Seems that the Thermal Fusion is better, but I dunno how much the performance will increase???


----------



## kiriakost (Mar 22, 2009)

CH@NO said:


> Hi.
> 
> Seems that the Thermal Fusion is better




By what ?


----------



## CH@NO (Mar 22, 2009)

kiriakost said:


> By what ?



some ppl said that (on other forums), but they doesn't provide anymore info, kinda vague to me, It's 'cause that I'm asking here, maybe some of you has already tried this compound....also, I asked 'cause, if the performance is minimal then I really don't want to unmount/mount the cooler again, but if the performance gain is nice, then I think It'll worth the work.


----------



## sneekypeet (Mar 22, 2009)

With something mounted like the V8 is, I would wait until you need to clean the cooler then try it out. At best its only a degree or two different, so I wouldnt waste the effort now.


----------



## CrAsHnBuRnXp (Mar 22, 2009)

sneekypeet said:


> With something mounted like the V8 is, I would wait until you need to clean the cooler then try it out. At best its only a degree or two different, so I wouldnt waste the effort now.

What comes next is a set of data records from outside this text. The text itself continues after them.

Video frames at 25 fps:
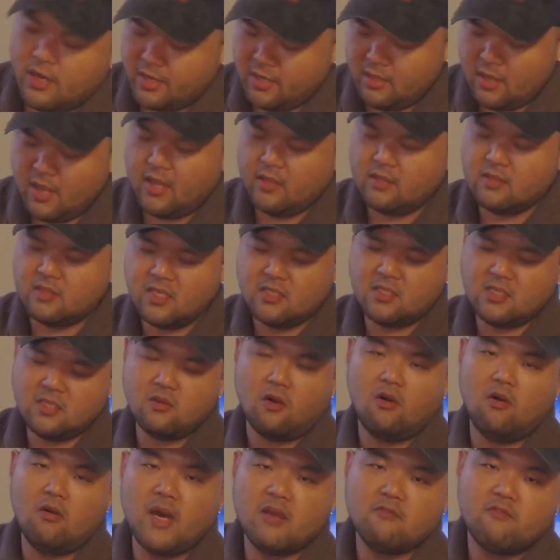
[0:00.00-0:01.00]
it's the
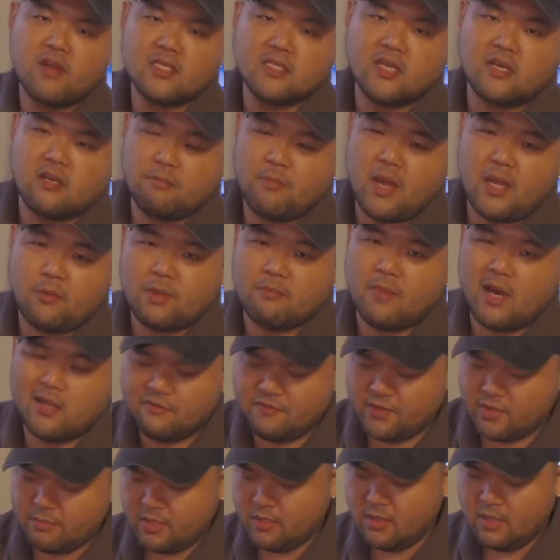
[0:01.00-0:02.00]
mono bag.
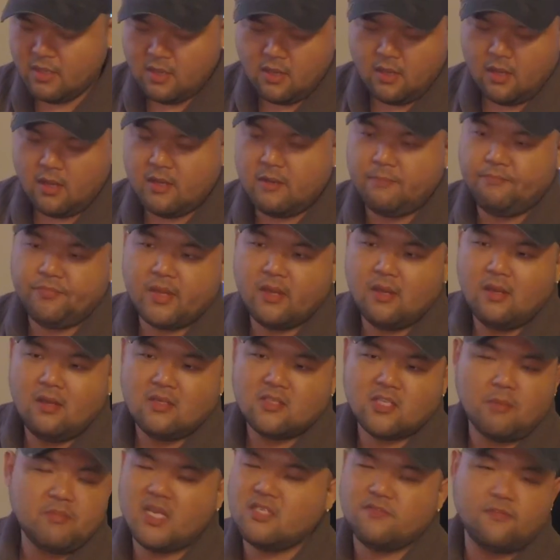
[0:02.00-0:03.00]
Basically
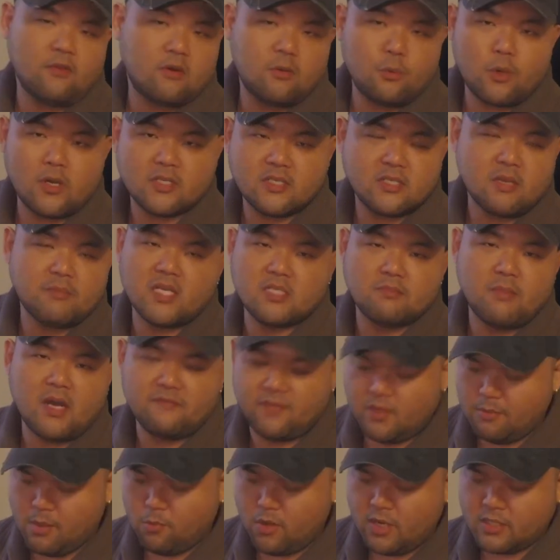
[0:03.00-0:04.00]
every rig in this
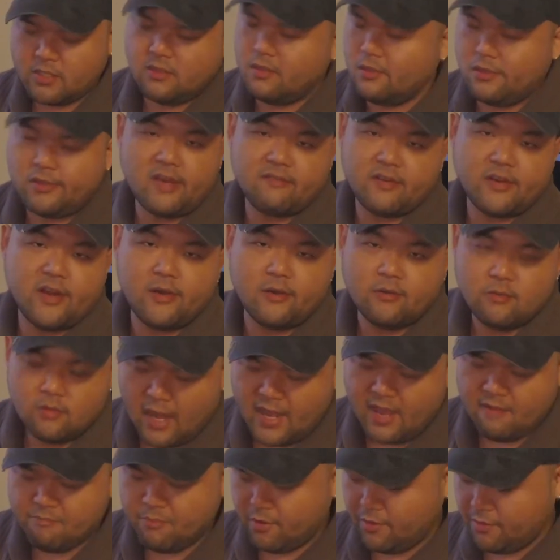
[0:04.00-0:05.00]
bag is made
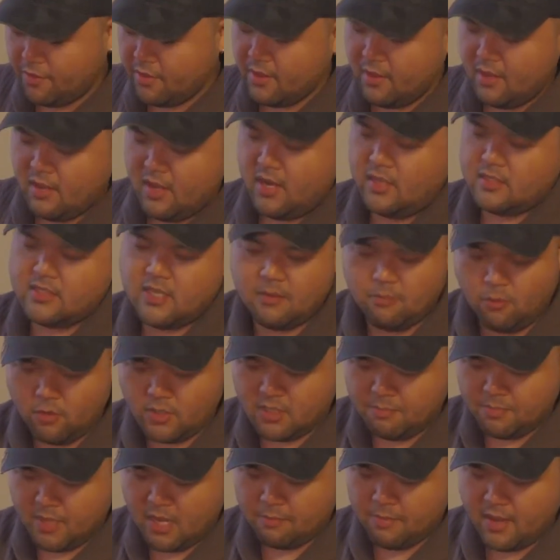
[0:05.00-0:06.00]
with
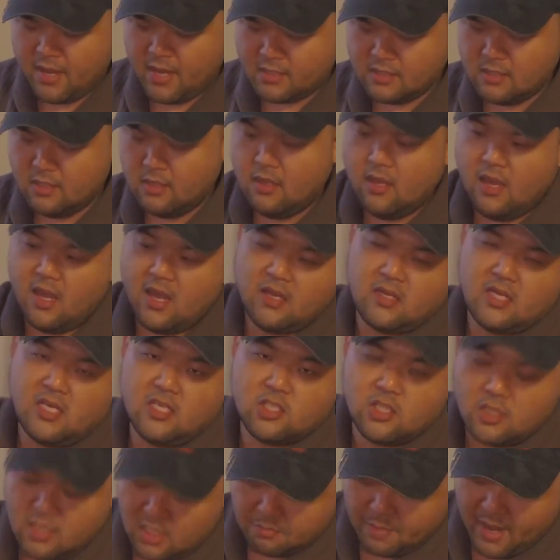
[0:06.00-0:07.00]
monofilament leader material.
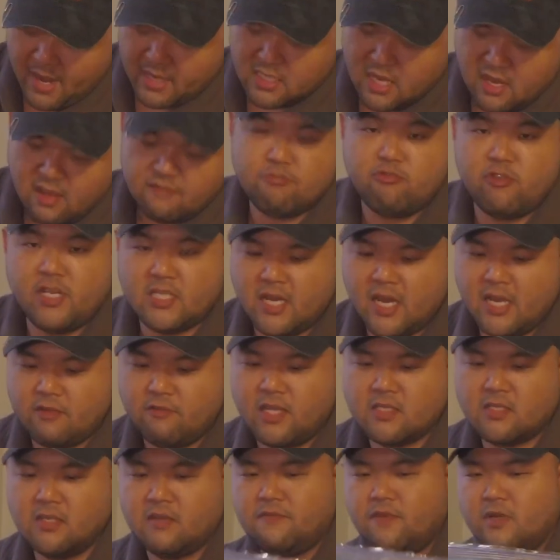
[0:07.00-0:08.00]

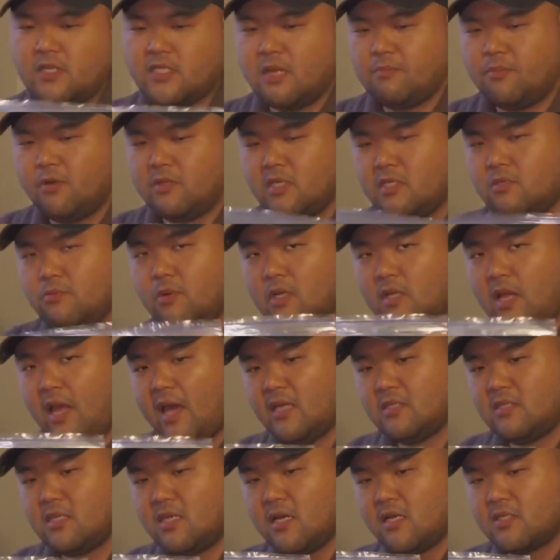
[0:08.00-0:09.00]
So once
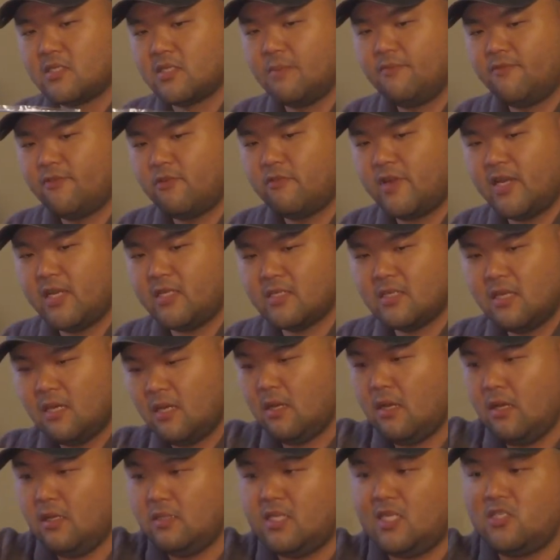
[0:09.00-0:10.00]
again, you open it,
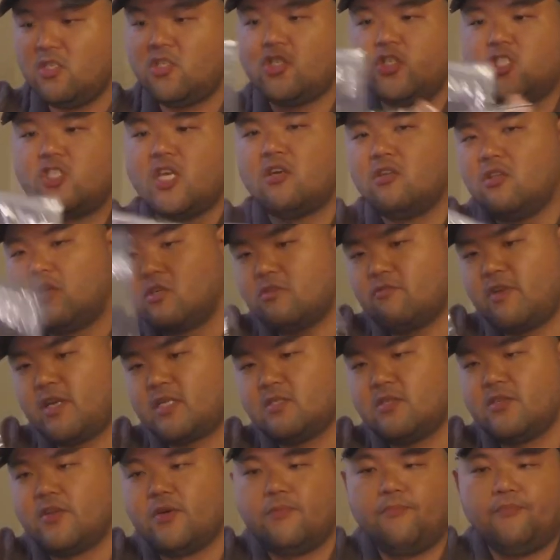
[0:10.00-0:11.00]
there's a
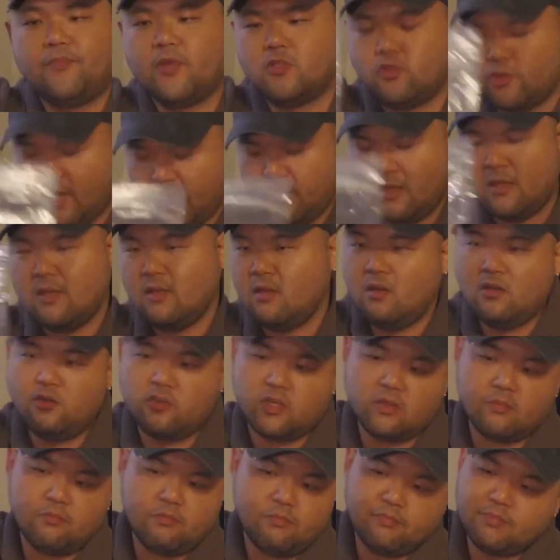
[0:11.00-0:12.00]
ton of
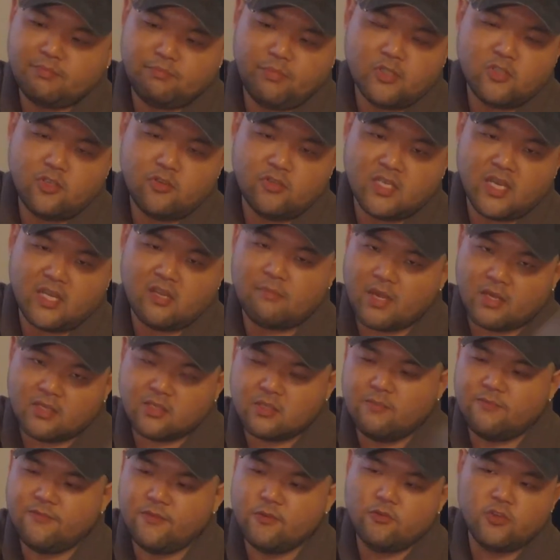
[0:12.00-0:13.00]
Ziplocs in there,
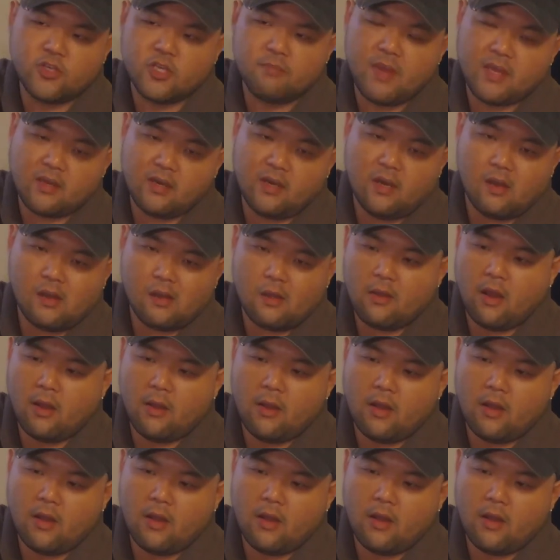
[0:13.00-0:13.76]
and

Agreed. Chances are that the stuff that came on the V8 already is better than AS5. AS5 by today's standards arent all that good for cooling what with the way technology is progressing and how hot they get. Thermal grease such as IC7 Diamond, MX-2, and OCZ Freeze are better to use.


----------



## CH@NO (Mar 22, 2009)

Thanx for the replies guys.


----------



## CrAsHnBuRnXp (Mar 22, 2009)

No problem.


----------



## ShadowFold (Mar 22, 2009)

Here's a gem!
http://www.newegg.com/Product/Product.aspx?Item=N82E16835233030&Tpk=Xigmatek
Been using it for about a month now. I've found it easier to spread than MX2 and Freeze and it's about as good. It was cheaper, but now it's about the same price.


----------



## spearman914 (Mar 22, 2009)

MX-2 for non-conductivity, and so easy to clean off with rubbing alcohol. Else leave the V8 stuff.


----------